Take every entry below and copy it out word for word.

## Stored items:
══════════

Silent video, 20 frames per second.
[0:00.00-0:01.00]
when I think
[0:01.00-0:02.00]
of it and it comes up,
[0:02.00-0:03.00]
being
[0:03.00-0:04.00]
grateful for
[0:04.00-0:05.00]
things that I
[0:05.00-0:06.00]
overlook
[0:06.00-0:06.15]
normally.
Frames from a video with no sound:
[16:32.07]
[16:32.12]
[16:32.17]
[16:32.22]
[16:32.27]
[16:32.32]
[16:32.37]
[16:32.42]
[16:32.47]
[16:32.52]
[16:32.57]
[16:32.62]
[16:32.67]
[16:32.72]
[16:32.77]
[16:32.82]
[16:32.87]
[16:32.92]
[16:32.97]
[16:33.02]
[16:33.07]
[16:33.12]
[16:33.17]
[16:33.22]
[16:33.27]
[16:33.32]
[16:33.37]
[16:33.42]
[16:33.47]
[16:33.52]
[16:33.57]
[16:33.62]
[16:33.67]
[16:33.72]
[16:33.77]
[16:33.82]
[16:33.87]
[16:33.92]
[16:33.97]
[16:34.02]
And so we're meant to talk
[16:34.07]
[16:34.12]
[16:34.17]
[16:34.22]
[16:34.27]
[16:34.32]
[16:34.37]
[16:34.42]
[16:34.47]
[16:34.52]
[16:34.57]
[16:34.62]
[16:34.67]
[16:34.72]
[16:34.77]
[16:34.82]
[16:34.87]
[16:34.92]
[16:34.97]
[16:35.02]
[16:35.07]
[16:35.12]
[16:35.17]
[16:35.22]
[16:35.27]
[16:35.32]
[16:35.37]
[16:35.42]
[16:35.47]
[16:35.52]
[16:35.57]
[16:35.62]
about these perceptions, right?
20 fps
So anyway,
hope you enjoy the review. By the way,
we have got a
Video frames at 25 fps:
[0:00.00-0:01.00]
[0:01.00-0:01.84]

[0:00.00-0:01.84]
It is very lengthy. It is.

══════════

## TASK ANSWER:
Silent video, 20 frames per second.
[0:00.00-0:01.00]
when I think
[0:01.00-0:02.00]
of it and it comes up,
[0:02.00-0:03.00]
being
[0:03.00-0:04.00]
grateful for
[0:04.00-0:05.00]
things that I
[0:05.00-0:06.00]
overlook
[0:06.00-0:06.15]
normally.
Frames from a video with no sound:
[16:32.07]
[16:32.12]
[16:32.17]
[16:32.22]
[16:32.27]
[16:32.32]
[16:32.37]
[16:32.42]
[16:32.47]
[16:32.52]
[16:32.57]
[16:32.62]
[16:32.67]
[16:32.72]
[16:32.77]
[16:32.82]
[16:32.87]
[16:32.92]
[16:32.97]
[16:33.02]
[16:33.07]
[16:33.12]
[16:33.17]
[16:33.22]
[16:33.27]
[16:33.32]
[16:33.37]
[16:33.42]
[16:33.47]
[16:33.52]
[16:33.57]
[16:33.62]
[16:33.67]
[16:33.72]
[16:33.77]
[16:33.82]
[16:33.87]
[16:33.92]
[16:33.97]
[16:34.02]
And so we're meant to talk
[16:34.07]
[16:34.12]
[16:34.17]
[16:34.22]
[16:34.27]
[16:34.32]
[16:34.37]
[16:34.42]
[16:34.47]
[16:34.52]
[16:34.57]
[16:34.62]
[16:34.67]
[16:34.72]
[16:34.77]
[16:34.82]
[16:34.87]
[16:34.92]
[16:34.97]
[16:35.02]
[16:35.07]
[16:35.12]
[16:35.17]
[16:35.22]
[16:35.27]
[16:35.32]
[16:35.37]
[16:35.42]
[16:35.47]
[16:35.52]
[16:35.57]
[16:35.62]
about these perceptions, right?
20 fps
So anyway,
hope you enjoy the review. By the way,
we have got a
Video frames at 25 fps:
[0:00.00-0:01.00]
[0:01.00-0:01.84]

[0:00.00-0:01.84]
It is very lengthy. It is.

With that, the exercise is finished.